Our dog Tucker, just had his 7th birthday last Sunday.  As many of you know he is just part of our family.  Katie gets so upset when others don't recognize him as her brother.  He is a very good dog, he has been very loyal to our family.  I am so glad that we decided to keep him and raise him, we had the choice of putting him down when he got hit by a car when he was 6 months old.  Mike decided he would take him duck hunting last Saturday.  We didn't train him to be a hunting dog, he is scared to death of guns and fireworks, so we always thought he wasn't a hunting dog.  I guess the whole hunting thing was just instinct for him, he would lay low in the boat in the camo, he would get frustrated when they wouldn't shoot, as soon as they, Mike and his friend Kenny, would shoot, Tucker would jump out of that boat swim over get the duck and bring it back to Mike.  Mike said it was Awesome to watch.  We are proud of our hunting dog.  He has been begging Mike to go again, he waits by the car every morning.  

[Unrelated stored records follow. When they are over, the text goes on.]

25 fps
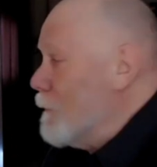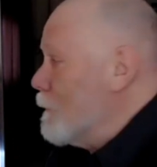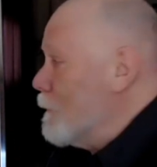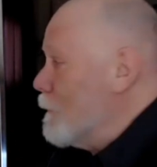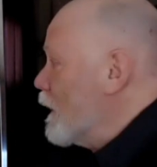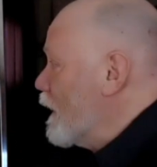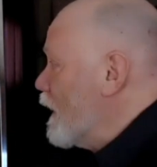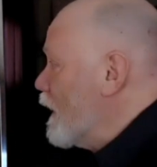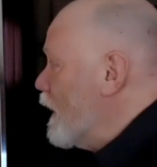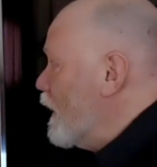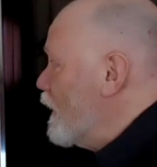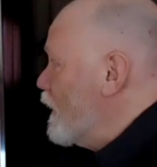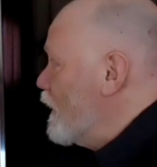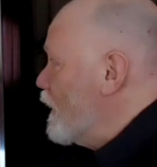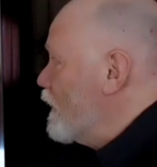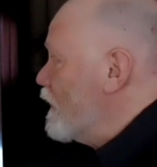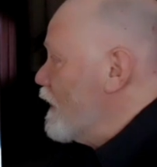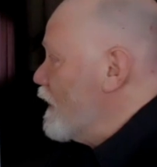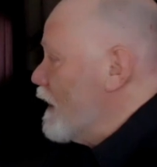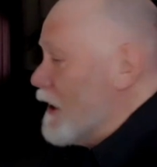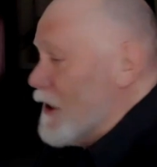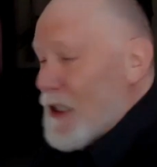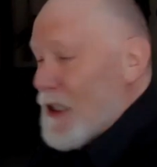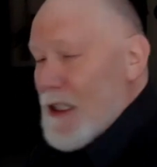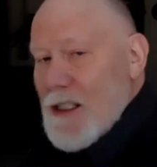
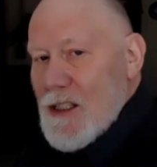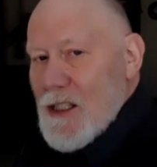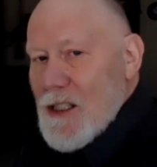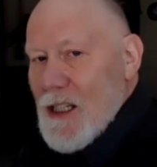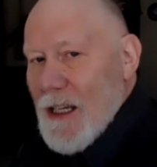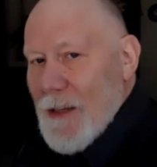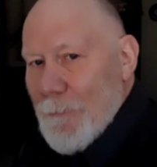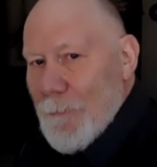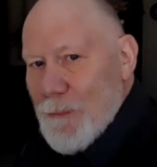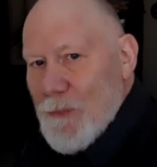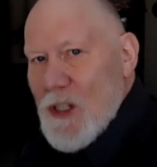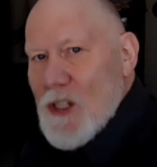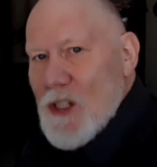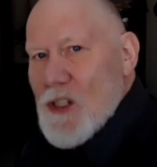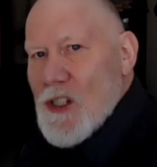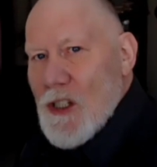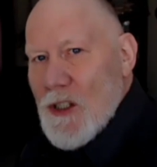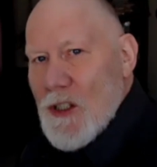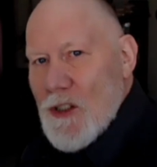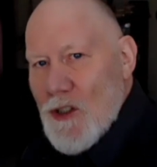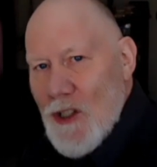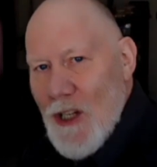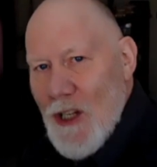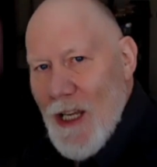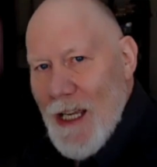because it um,
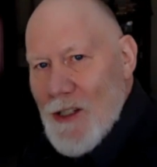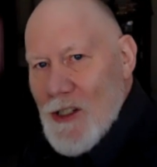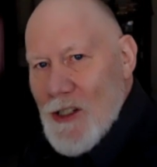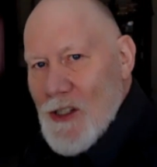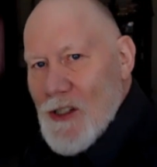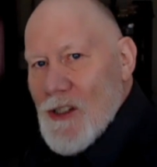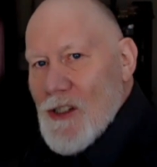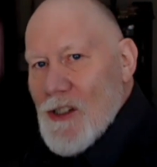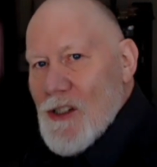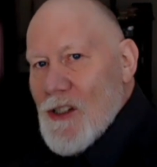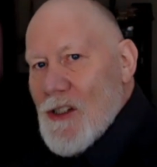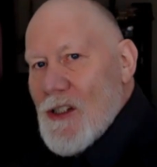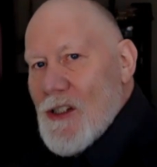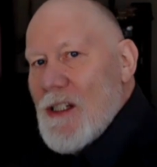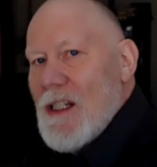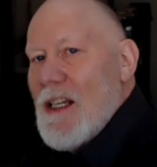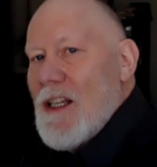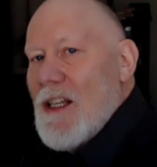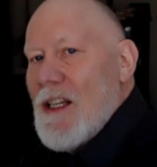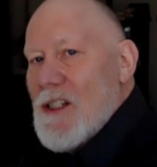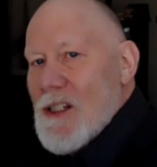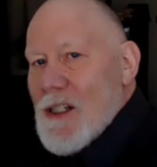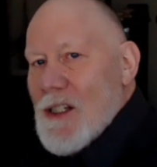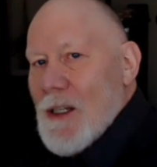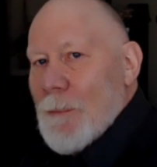suggests
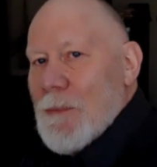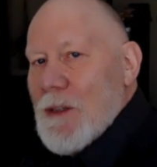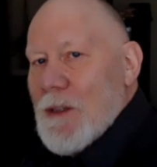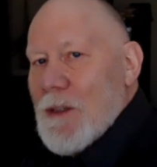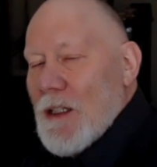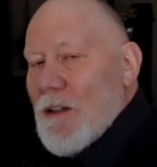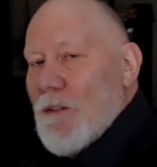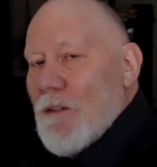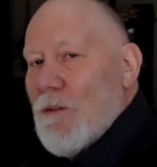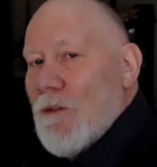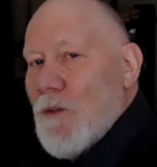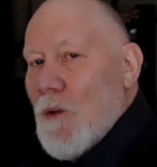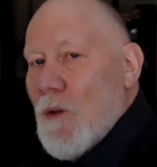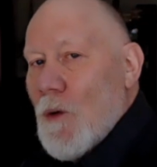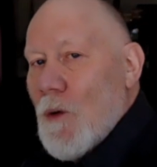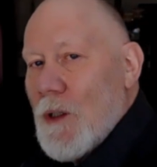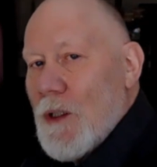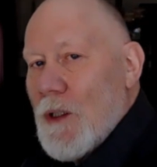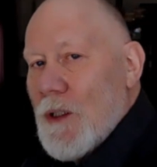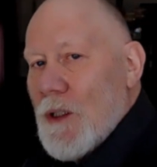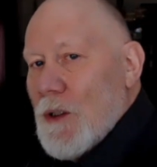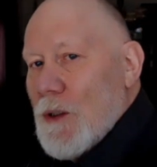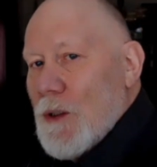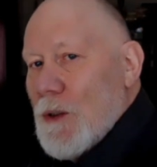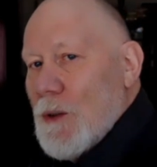something
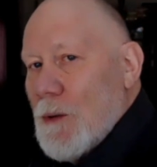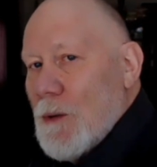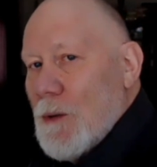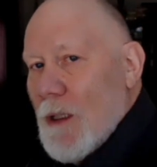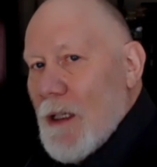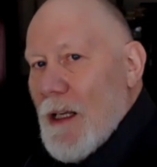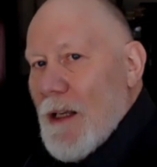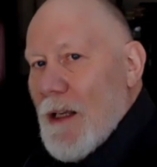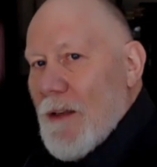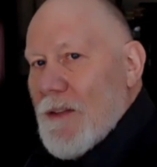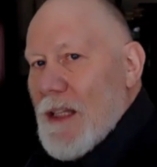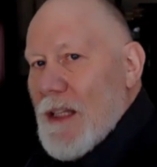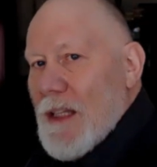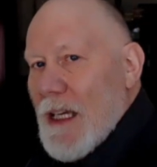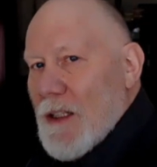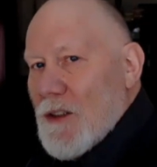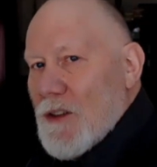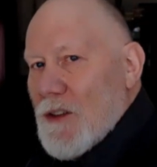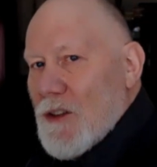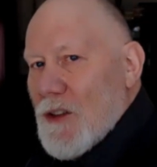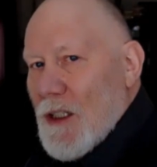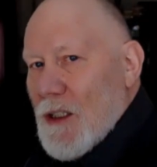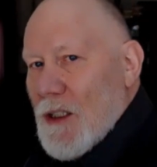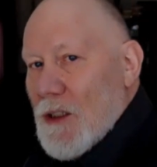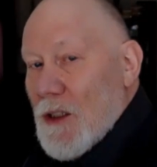for you that uh,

Wednesday, October 8, 2008

My husband


I have been home alone for the past 4 weeks, while my husband has been in Mexico and Australia.  It seemed like forever, now I am so glad that he is home with our family again.  In Mexico he was gone fishing with my brother Keith, they had a blast.  He brought home some shark for Katie to try.  He was home for 2 days then off to Australia.  Australia went really well he says.  He was there promoting the movie, Emma Smith, My Story.  He got to meet with the decedents of Joseph and Emma Smith and introduce their Grandmother to them.  He handed out many Book of Mormons, and seems to be on a real spiritual high.  I am glad to hear that I was missed by the people I had met there 3 years ago.  It was so cute, because Katie knew her dad was being a missionary, she tried telling him that he just needs to play her primary songs, then people would be able to feel that Jesus is true.  :)  He kept busy giving talks and premiering the movie in Sydney and Foster.  I am so thankful to have him home.  He is such a stud, he loves his little family so much.  It is so nice to be able to talk to him whenever I wanted to today, I have been spending lots of time with him, even if we have to watch football all evening long.  If you ever read this honey, I love you.  I am so glad that you have kept all your promises to me in cherishing me, loving me, and treating me like a queen.  I have wrote many e-mail's expressing my love to you, I love you.

Thursday, October 2, 2008

Quarter Pushers

So I went to Chucky Cheese today, Katie earned her hard earned 15 smiley's so her reward was Chucky cheese.  Well I had a coupon for 100 tokens, plus I had bought a gift certificate on city deals, so I was pumped to sit and let Katie and her cousin Haley play while I chill with Kortney. Melinda and Kelsey.  Well, I took a few tokens and started playing the token pusher, before I knew it I had blown 25 tokens in no time at all, and I still wanted to play.  I did earn a ton of tickets for the girls to get prizes, but still, I just kept wanting to play.  I decided that it has to do with Vegas and gambling.  I loved doing the quarter pushers in Vegas, I would get my roll of quarters and blow it all in 1 spot.  Since President Hinckly said no gambling (my excuse was always it is like going the the arcade) I have not done it.  Mike on the other hand has some explaining because I noticed our coin jar is gone right about the time he was driving through Mesquite.  Anyway what I am trying to say I guess is that I am still totally addicted, I kept wanting to do more and more and take all the tokens from the kids.  This is a lame entry I know, but it's just been on my mind tonight.